A Shift in Perspective 3: COP26

Apologies that it has been a while since my last blog on this theme. However COP 26 has inspired me finally to write something which I had been intending as a conclusion to this series on ‘A shift in perspective’.

In short and in recap, the shift in perspective which we as individuals and we as humanity need, is somehow to get beyond seeing things just from the perspective of me/us at the centre of it all – i.e. from where I am standing and how things affect me. Of course this will be our default – there is a hardwiring in us which drives us to be concerned with our own survival and welfare. And added to this, much of the corporate world is seeking to exploit this particular aspect of how our minds work in order to hook us into their products.

On the other hand, this is not the whole story. First, survival instinct is not all there is to us as humans – we also have a strong sense of empathy and a well-developed capacity for co-operation in groups. But in addition to this we may also even be beginning to wake up to the fact that this narrow, survival (of me) perspective is not even the best way to support my own well-being – or my survival.

And this is not only true in relation to issues of mental health and of racism (see previous blogs) but also in matters of ecology and the climate crisis.

Too many religious and secular philosophies (including Christian) have allowed us to live by the belief that humanity is not really a part of nature but separate from it and even somehow above it. And even if we begin to shift on this one we find it very hard not to continue to see ourselves as still the centre of it all – that all this is here especially ‘for us’- a ‘limitless’ resource for us to exploit for our own flourishing.

But now we are seeing (though only partially) that this attitude is not only hopelessly hubristic but is actually destroying the habitat not only of literally thousands of other species but also our own. 

We are burning our own house down in this blind and frenzied attempt to keep ourselves warm.

And we have been watching this for quite a few years now – but still don’t seem to be able to respond in an effective way. Which is why I am suggesting that we don’t just need to tweak and meddle with the way we have been doing things up to now – which seems to me to be the basis for much political activity at the moment – but what we really need a radical shift in perspective on the whole issue.

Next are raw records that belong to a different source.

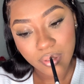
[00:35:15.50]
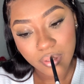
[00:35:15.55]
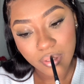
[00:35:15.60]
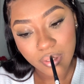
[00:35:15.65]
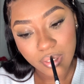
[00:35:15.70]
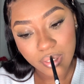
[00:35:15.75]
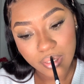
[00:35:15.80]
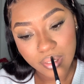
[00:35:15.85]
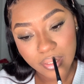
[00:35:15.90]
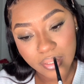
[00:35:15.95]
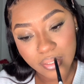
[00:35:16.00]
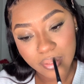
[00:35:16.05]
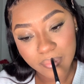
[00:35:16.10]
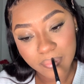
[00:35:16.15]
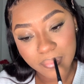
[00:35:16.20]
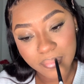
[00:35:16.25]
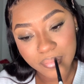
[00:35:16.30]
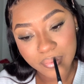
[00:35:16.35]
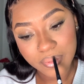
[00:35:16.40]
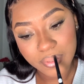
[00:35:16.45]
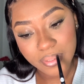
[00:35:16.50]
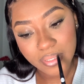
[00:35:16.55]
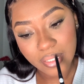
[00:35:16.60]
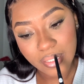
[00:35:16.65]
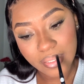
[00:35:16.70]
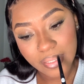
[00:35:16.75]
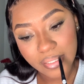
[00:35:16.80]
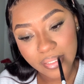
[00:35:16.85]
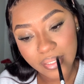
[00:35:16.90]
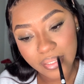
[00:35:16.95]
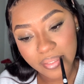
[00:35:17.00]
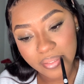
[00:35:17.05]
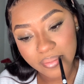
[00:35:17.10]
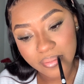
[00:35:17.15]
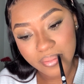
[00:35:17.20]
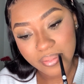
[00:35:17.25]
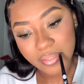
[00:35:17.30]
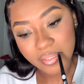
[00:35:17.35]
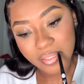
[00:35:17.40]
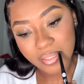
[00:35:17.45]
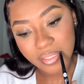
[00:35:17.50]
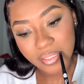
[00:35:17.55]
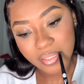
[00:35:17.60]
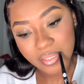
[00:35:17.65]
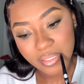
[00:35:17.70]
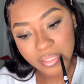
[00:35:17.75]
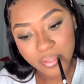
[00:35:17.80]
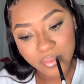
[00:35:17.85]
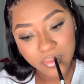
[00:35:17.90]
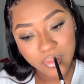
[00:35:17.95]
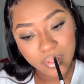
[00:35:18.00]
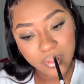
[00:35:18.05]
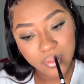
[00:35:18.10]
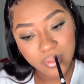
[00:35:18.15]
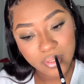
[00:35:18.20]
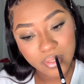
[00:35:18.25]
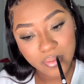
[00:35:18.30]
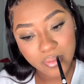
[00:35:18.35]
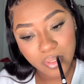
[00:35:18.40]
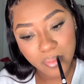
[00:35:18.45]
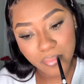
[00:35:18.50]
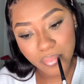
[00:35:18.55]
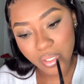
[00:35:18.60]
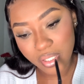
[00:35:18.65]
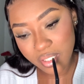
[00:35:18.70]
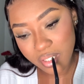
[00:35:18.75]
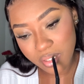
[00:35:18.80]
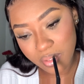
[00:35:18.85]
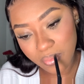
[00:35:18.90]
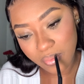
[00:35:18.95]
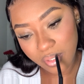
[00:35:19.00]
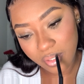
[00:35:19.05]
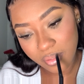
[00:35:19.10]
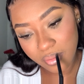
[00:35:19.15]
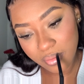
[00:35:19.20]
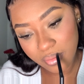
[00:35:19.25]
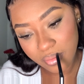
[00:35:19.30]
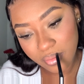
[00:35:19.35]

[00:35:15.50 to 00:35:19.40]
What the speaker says: and I drag it down. You can do this with a brush as well,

And this shift in perspective on nature is very simply this:

  1. Humanity is a part of nature and not separate from it and
  2. Humanity is not the centre or pinnacle of the natural world

Humanity is but a part of an ever flowing symbiotic system where life emerges, flourishes, dies and emerges once again. This has seen the extraordinary flourishing of life for 4 billion years. But the moment we try to dominate and control the process for our own ends, we kill it. And this is what we are seeing now.     

Most of what we are hearing from Glasgow at this time is not catching this fundamental shift in perspective but instead is still trying to keep humanity at the centre and in charge of the whole life-emerging process. There are tweaks, yes, but very little in terms of radical vision. The challenge now is: can we act for the sake of the emergence of life as a whole and not just for the sake of humanity. And the beautiful irony is that if we get this we right we actually have a better chance of saving humanity along with all the rest.

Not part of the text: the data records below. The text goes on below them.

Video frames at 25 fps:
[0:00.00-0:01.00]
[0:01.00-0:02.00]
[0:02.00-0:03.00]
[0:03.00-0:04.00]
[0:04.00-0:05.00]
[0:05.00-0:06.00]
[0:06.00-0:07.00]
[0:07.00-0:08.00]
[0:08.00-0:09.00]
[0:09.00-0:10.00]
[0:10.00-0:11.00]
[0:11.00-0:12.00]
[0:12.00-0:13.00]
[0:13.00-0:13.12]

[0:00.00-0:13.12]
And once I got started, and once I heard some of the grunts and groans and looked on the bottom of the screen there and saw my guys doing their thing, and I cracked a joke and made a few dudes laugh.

My highest hope, I’m afraid, is that the tweaks will be significant ones which will make things not as bad as they might have been. And this will be good – perhaps very good.

But the real change will only come with this perspective shift which helps us to perceive humanity as part of a living system and to seek to take our place within it.

Such de-centring is a profound work, though. Often it is only desperate tragedy which helps us to make such a shift. But there are other ways and our commitment to the work of meditation, of meeting in groups, of nature connection and of activism will all play a part.

And then, when we make the shift, we may just catch a new and beautiful vision of what it is to be human in this world. And then, hopefully, we will find it much easier to align our lives with the new vision which has emerged for us.